Request a pre-signed upload URL.

Request body:

{
"contentLength": 2097152,
"contentType": "application/octet-stream"
}

Response 200:

{
"blobRef": "01HXXX....bin",
"url": "https://blob.example.com/syncbins/01HXXX....bin?sas=...",
"expiresAt": 1716000900000
}

url is a user-delegated SAS URL (Azure) or pre-signed URL (S3/R2). Upload the encrypted ciphertext with a PUT to this URL before expiresAt. Then call POST /api/items with the blobRef.


Get a short-lived download URL for a blob.

Response 200:

{
"url": "https://blob.example.com/syncbins/01HXXX....bin?sas=...",
"expiresAt": 1716000600000
}

Clients should refresh the URL before expiresAt. A reasonable strategy is to refresh when less than 60 seconds remain.


Complete the device pairing handshake. See Pairing Devices for the full protocol.

Request body:

{
"code": "apple banana cherry delta echo foxtrot",
"pubkey": "<base64url Curve25519 public key>",
"name": "My Laptop",
"glyph": "laptop",
"attestation": "<base64url HMAC-SHA256>"
}

glyph is one of laptop, phone, tablet, globe.

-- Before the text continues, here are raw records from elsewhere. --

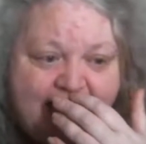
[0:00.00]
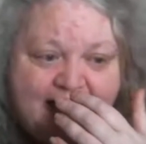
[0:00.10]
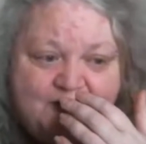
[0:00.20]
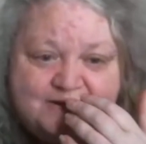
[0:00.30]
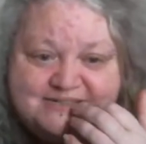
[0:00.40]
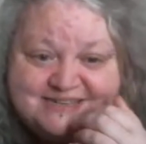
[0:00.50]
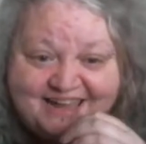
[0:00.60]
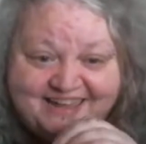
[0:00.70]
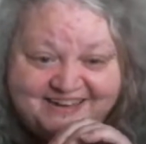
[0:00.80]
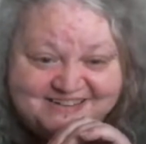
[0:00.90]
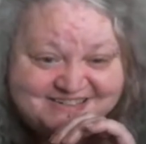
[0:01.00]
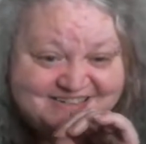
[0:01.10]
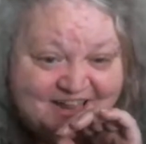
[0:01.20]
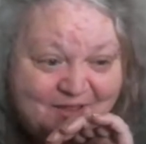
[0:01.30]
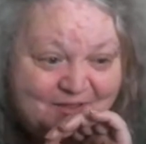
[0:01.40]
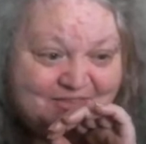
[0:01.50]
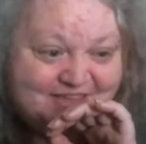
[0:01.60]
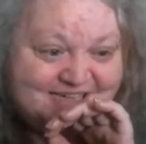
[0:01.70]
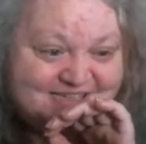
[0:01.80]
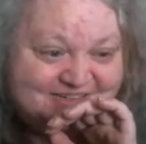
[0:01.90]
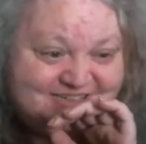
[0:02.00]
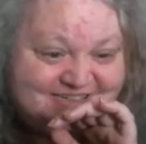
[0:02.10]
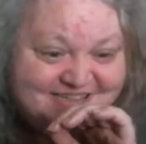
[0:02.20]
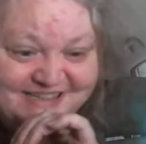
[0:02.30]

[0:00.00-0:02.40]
on a second. This is...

attestation = HMAC-SHA256(sharedSecret, pubkey || ephemeralPubkey) encoded as base64url. Proves the new device knows the pair code without revealing it.

Response 200:

{
"device": {
"id": "01HXXX...",
"name": "My Laptop",
"glyph": "laptop",
"pubkey": "...",
"pairedAt": 1716000000000
},
"token": "<bearer token>",
"wrappedMasterKey": "<base64url crypto_box_seal output>"
}

Store token as the bearer token for future requests. wrappedMasterKey is the master key sealed to this device’s public key — unseal it with the device’s private key to get the master key.

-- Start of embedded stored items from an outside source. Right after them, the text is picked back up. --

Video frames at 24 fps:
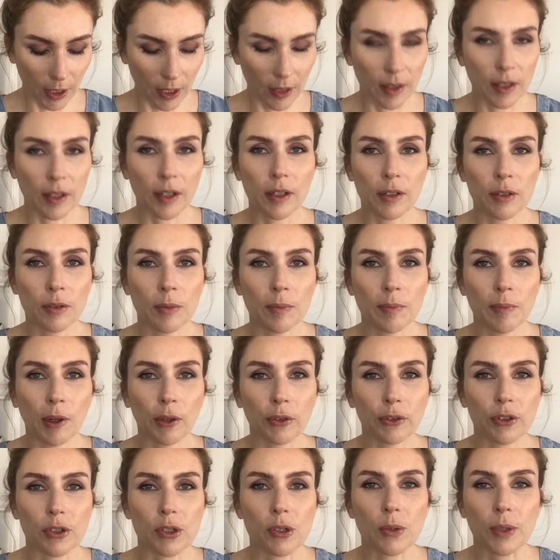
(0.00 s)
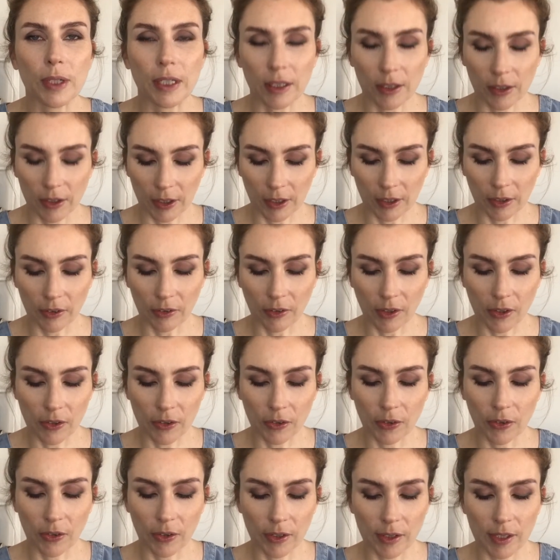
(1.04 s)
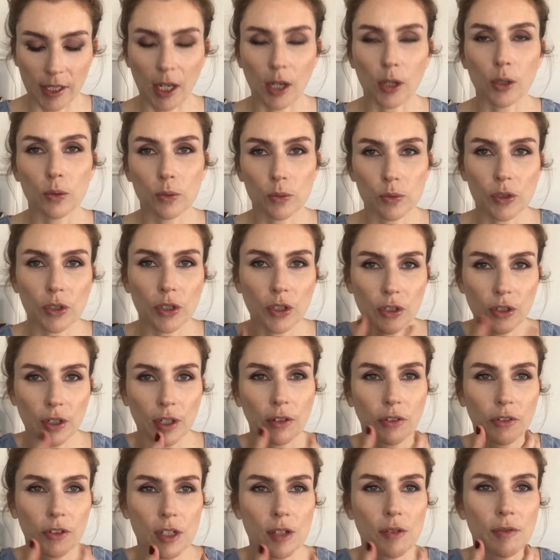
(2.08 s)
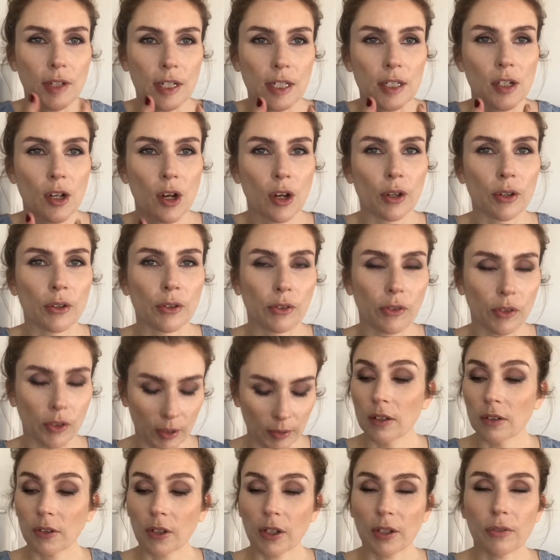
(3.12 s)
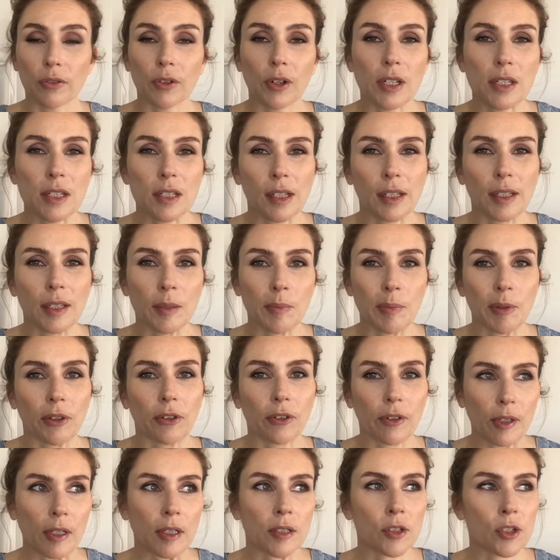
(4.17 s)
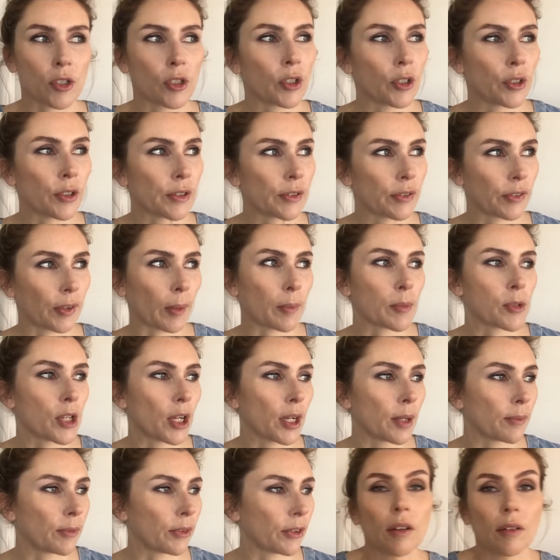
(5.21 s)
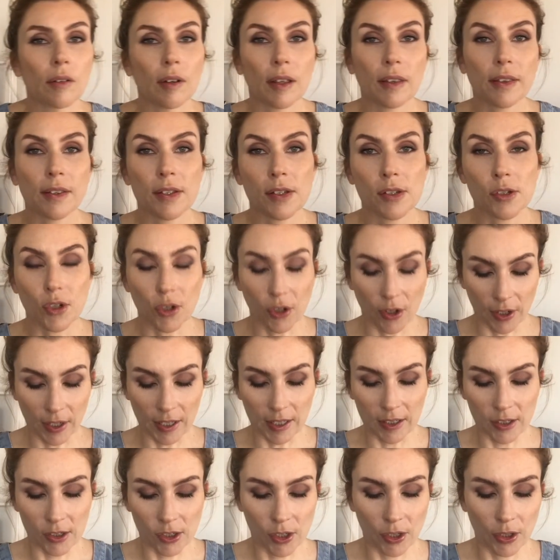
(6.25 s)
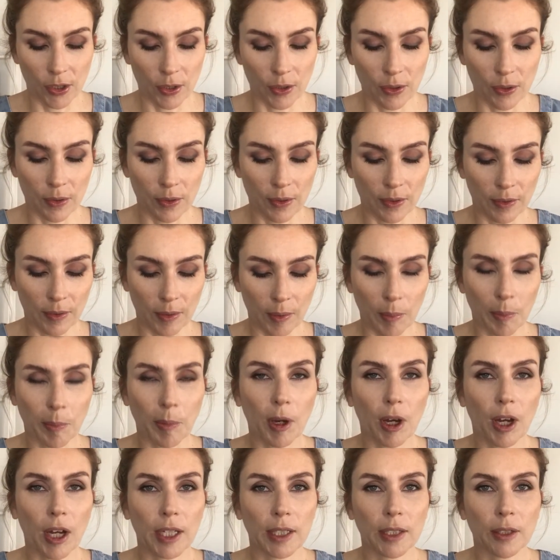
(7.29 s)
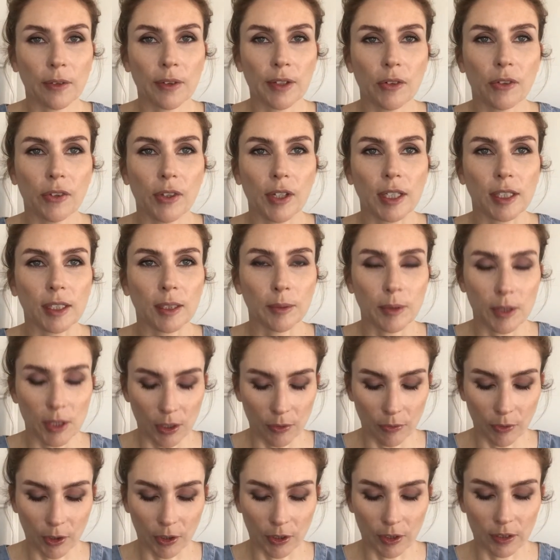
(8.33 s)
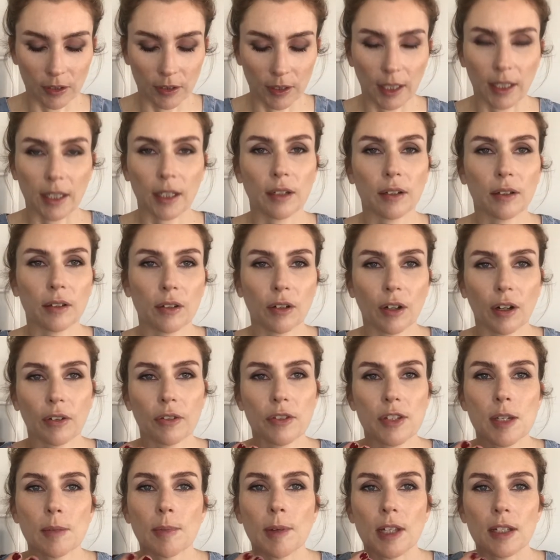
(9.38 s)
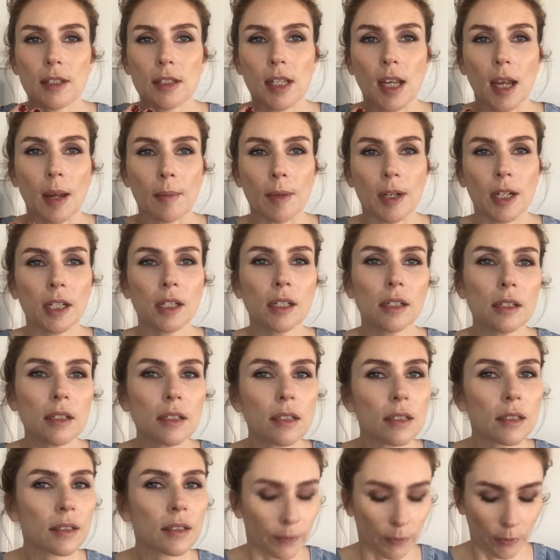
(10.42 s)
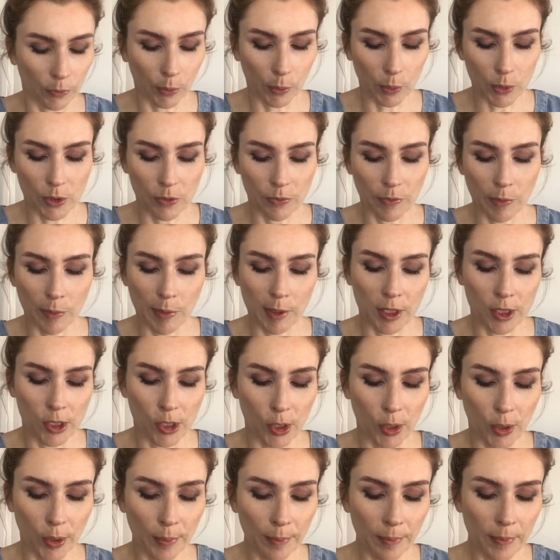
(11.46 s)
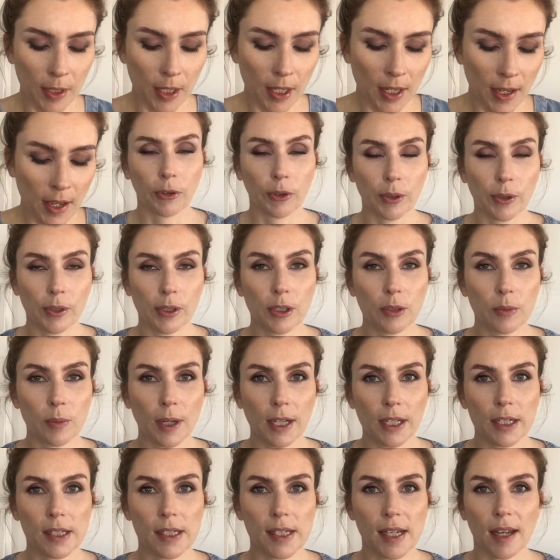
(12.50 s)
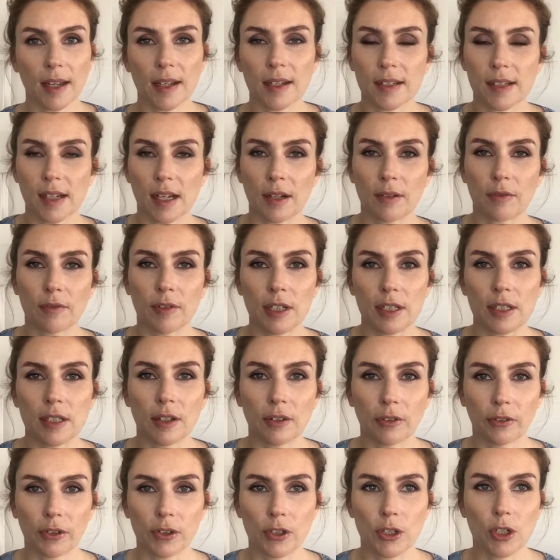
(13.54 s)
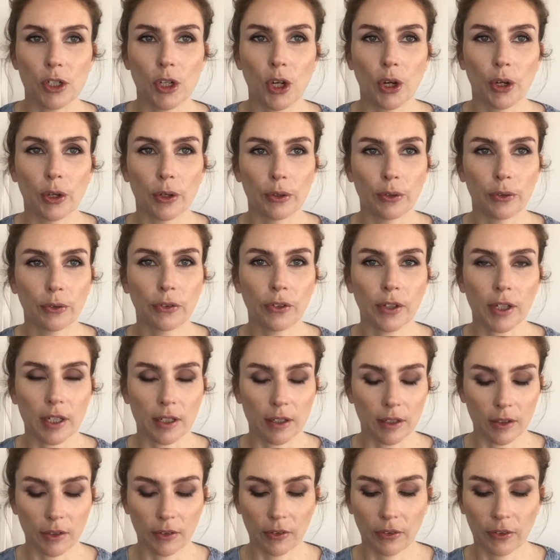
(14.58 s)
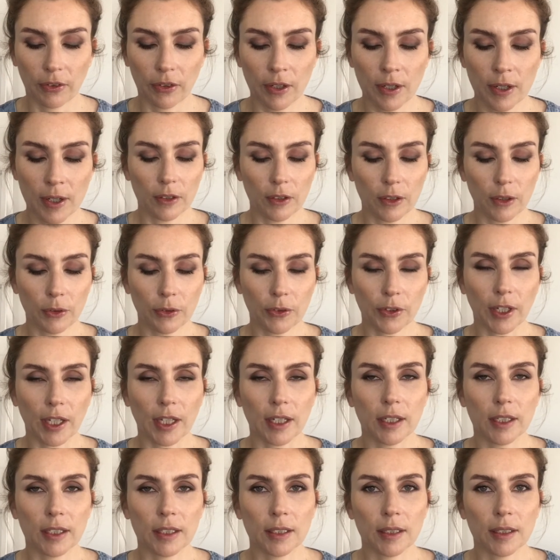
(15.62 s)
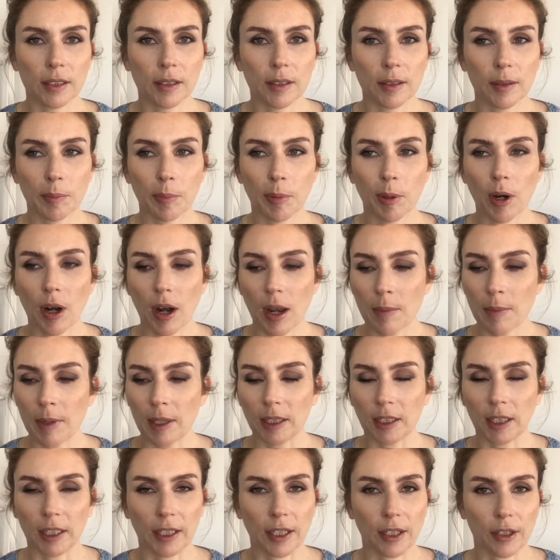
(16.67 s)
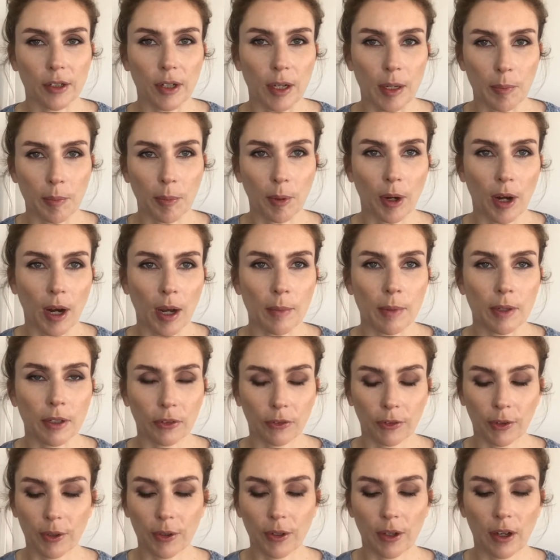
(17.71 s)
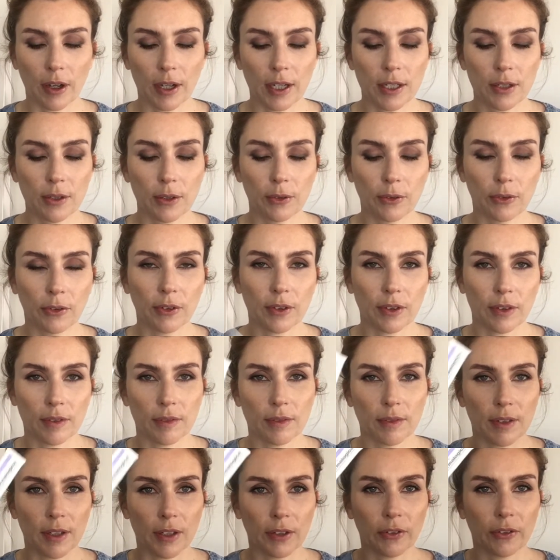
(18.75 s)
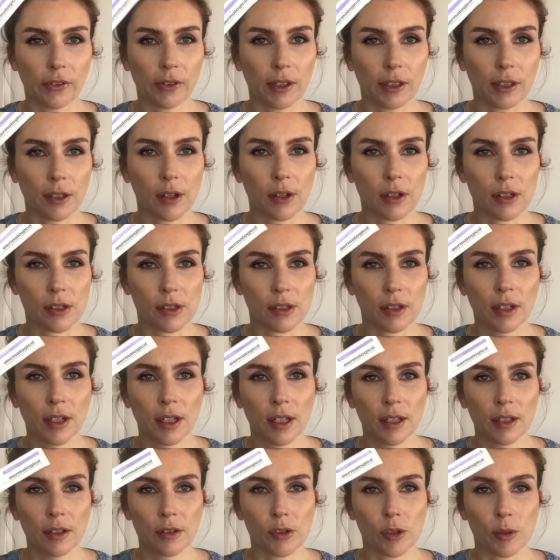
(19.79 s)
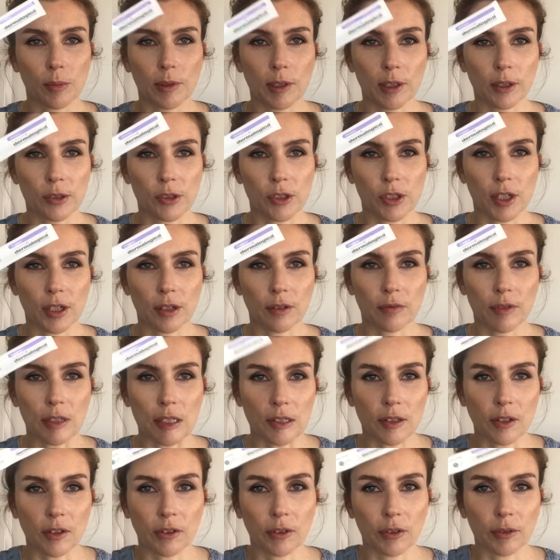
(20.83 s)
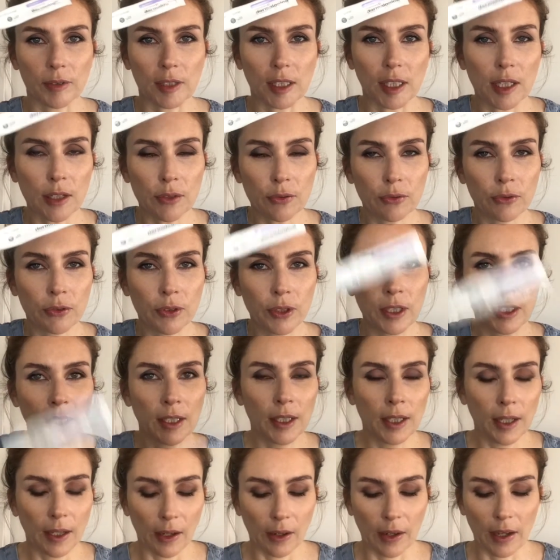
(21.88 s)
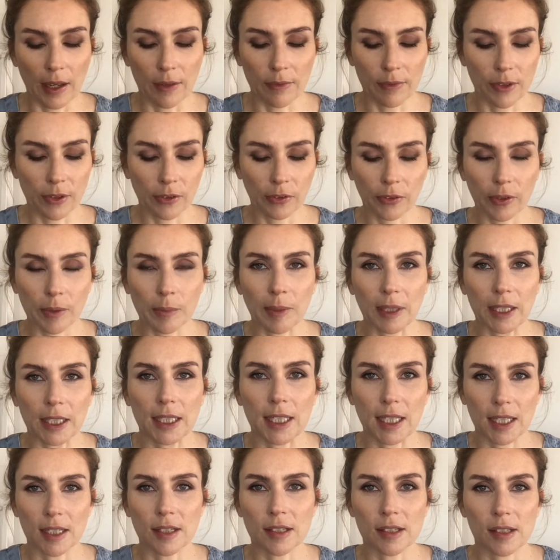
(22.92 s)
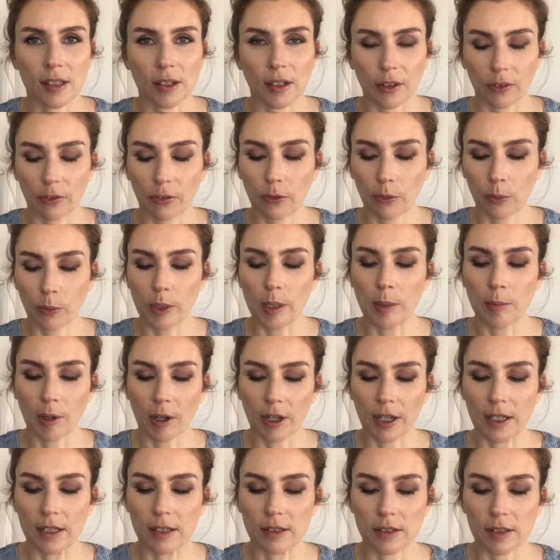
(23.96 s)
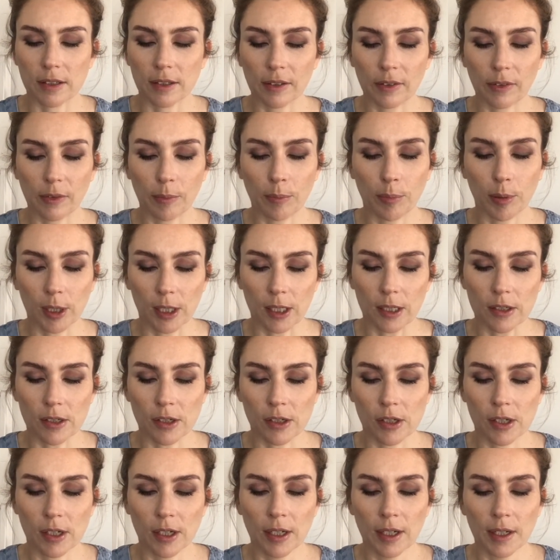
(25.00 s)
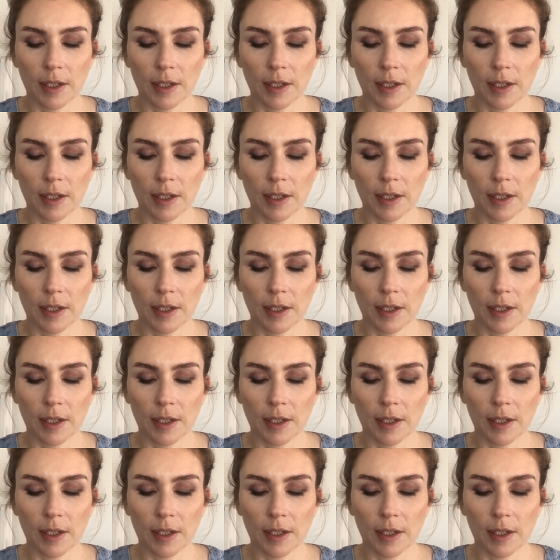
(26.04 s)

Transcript: of the most annoying things is the old crusty red nose. So I find like the best thing to do sometimes, rather than trying to pile on concealer when you've got like crusty bits happening, for want of a better term. So a good way to take down redness in your nose is using a primer, like a green primer. So I use this a lot, Dermalogica Redness Relief. I have this in my kit, I swear by it, it's brilliant.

Returns information about the current device and server.

Response 200:

{
"device": {
"id": "01HXXX...",
"name": "My Laptop",
"glyph": "laptop",
"pairedAt": 1716000000000
},
"server": {
"version": "1.2.3",
"region": "eastus",
"storageUsedBytes": 52428800,
"storageCapBytes": 53687091200,
"itemCount": 1247,
"deviceCount": 4,
"devicesOnline": 2
}
}

All resource IDs are ULIDs — 26-character, lexicographically sortable, globally unique identifiers. Clients generate item IDs locally before writing; the server validates format but does not generate IDs for items.